Your report (Risk to women of severe bleeding after giving birth at five-year high in England, 13 December) rightly points out that the risk to women of severe bleeding after giving birth is at a five-year high. The article suggests that this is due to the declining quality and safety of NHS maternity care. But this is not true. The problem of increasing haemorrhage after birth is not simple, and neither women nor the quality of maternity care should be blamed.
In a recent World Health Organization analysis, the largest influence on the rate of haemorrhage was caesarean birth, and the only two factors that reduced the haemorrhage risk were home birth and early skin-to-skin contact/breastfeeding. Increased rates of haemorrhage are a natural consequence of high caesarean section rates. Sensationalist quotes of the “terrifying” risk to mothers of haemorrhage will only make the problem worse, as women seek to avoid labour in the NHS, either by choosing a caesarean (which increases the risk of haemorrhage) or by opting out of maternity care altogether (which increases the risk of death if haemorrhage occurs).
Increased intervention in childbirth has largely been to protect the baby. And yet, for the baby, childbirth in the UK is safer than it has ever been, with record low rates of stillbirth and neonatal death.
A large cultural change is rightly under way in the NHS, with a move away from paternalistic care and towards increased choice for women. We are hearing calls for increased caesarean rates and reductions in midwifery-led care, but sadly these will only increase haemorrhage rates. There is no simple way of giving birth – what is needed is expert compassionate care for all, along with high-quality education and maternal choice. But this will not be cheap. Conveyor-belt care is very cost effective – and a shift to true personalised care will take a large increase in resources. It is time for the government to step in to provide this.
Prof Andrew Weeks
Chair, Royal College of Obstetricians and Gynaecologists postpartum haemorrhage treatment guidelines committee; professor of international maternal health, University of Liverpool
Your article on postpartum haemorrhage overlooks the crucial link between mode of birth and haemorrhage risk. The lowest risk occurs when labour begins spontaneously and birth happens without significant intervention. Caesarean sections and induction of labour both significantly increase haemorrhage risk. Rates of intervention are rising sharply, with little improvement in neonatal outcomes, and worsening outcomes for women. The UK caesarean rate in England now stands at 45%, with inductions at 32%, and many women experiencing both in a single birth.
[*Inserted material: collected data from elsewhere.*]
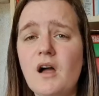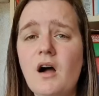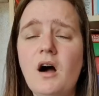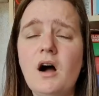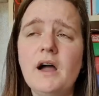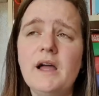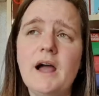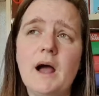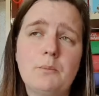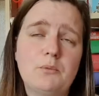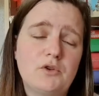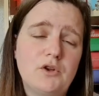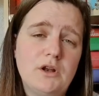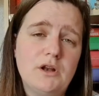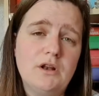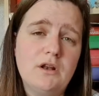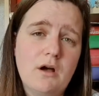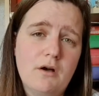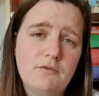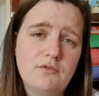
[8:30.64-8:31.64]
I
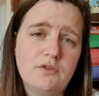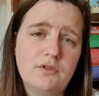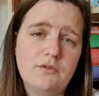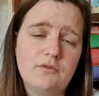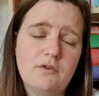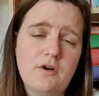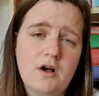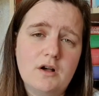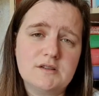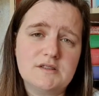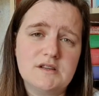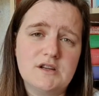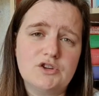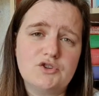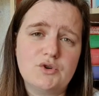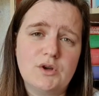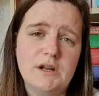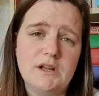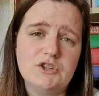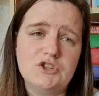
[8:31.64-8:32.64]
absolutely loved the Farseer
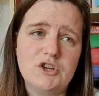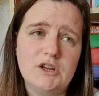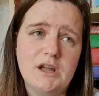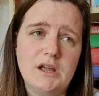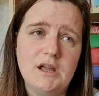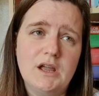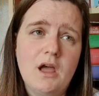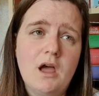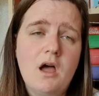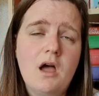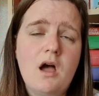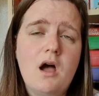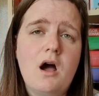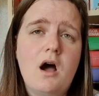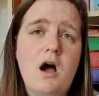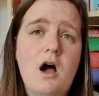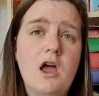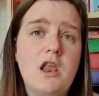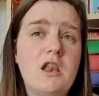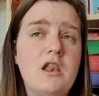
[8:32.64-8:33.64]
trilogy.
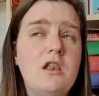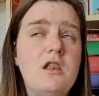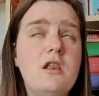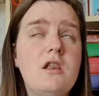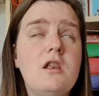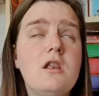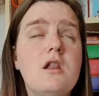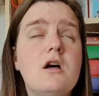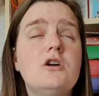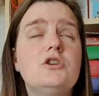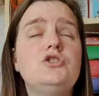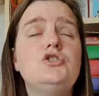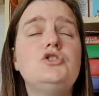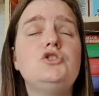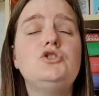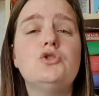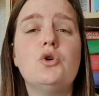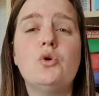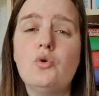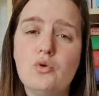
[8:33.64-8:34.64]
I
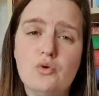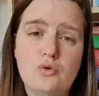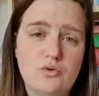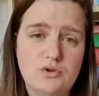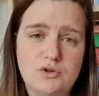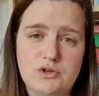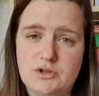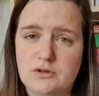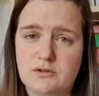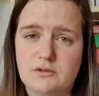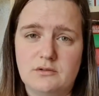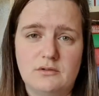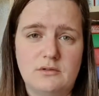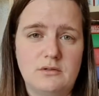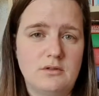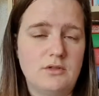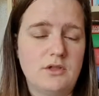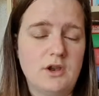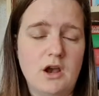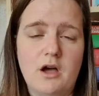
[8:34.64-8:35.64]
adored
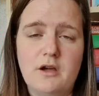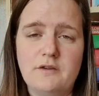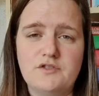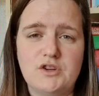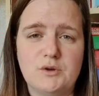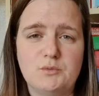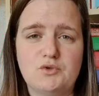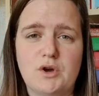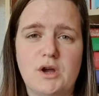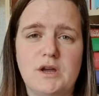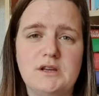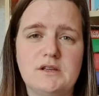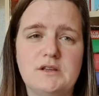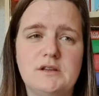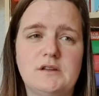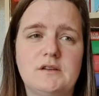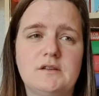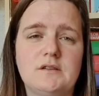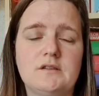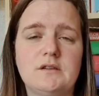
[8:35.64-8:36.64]
the Liveship
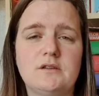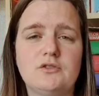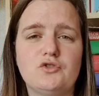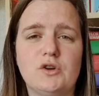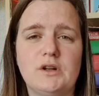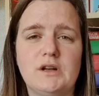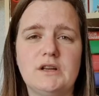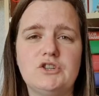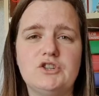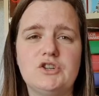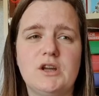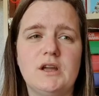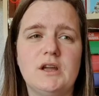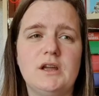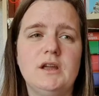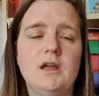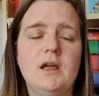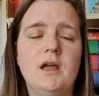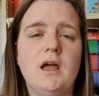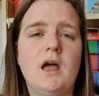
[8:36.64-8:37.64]
Traders
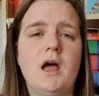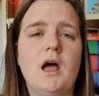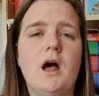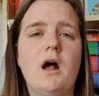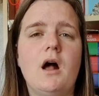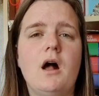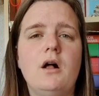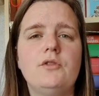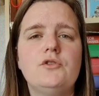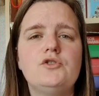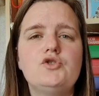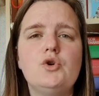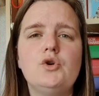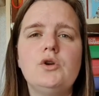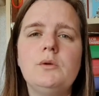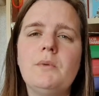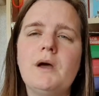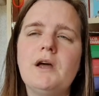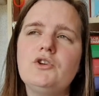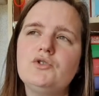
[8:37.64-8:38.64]
trilogy. Uh, the
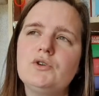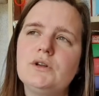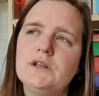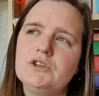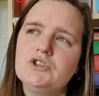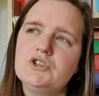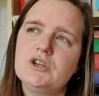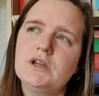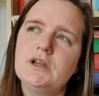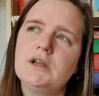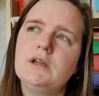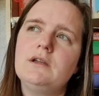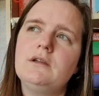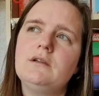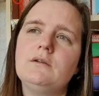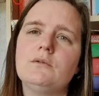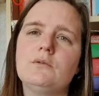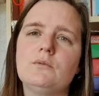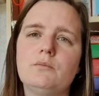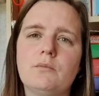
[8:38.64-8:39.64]
Tawny Man
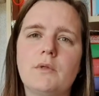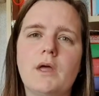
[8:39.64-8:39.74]
trilogy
Attributing these trends primarily to women being older or heavier explains only a small proportion of the increase, and there is scant evidence that the higher intervention rates improve outcomes for these groups.
The continued denigration of midwifery care that supports physiological birth is contributing to poorer outcomes. Continuity of carer with a named midwife is well evidenced to improve maternal and neonatal outcomes, yet this model remains undersupported. Physiological birth, recently dismissed as an “ideology” in some quarters, is promoted by midwives partly because evidence shows it reduces the risk of postpartum haemorrhage. Research consistently demonstrates that planned, supported, midwife-led births have lower haemorrhage rates than hospital births.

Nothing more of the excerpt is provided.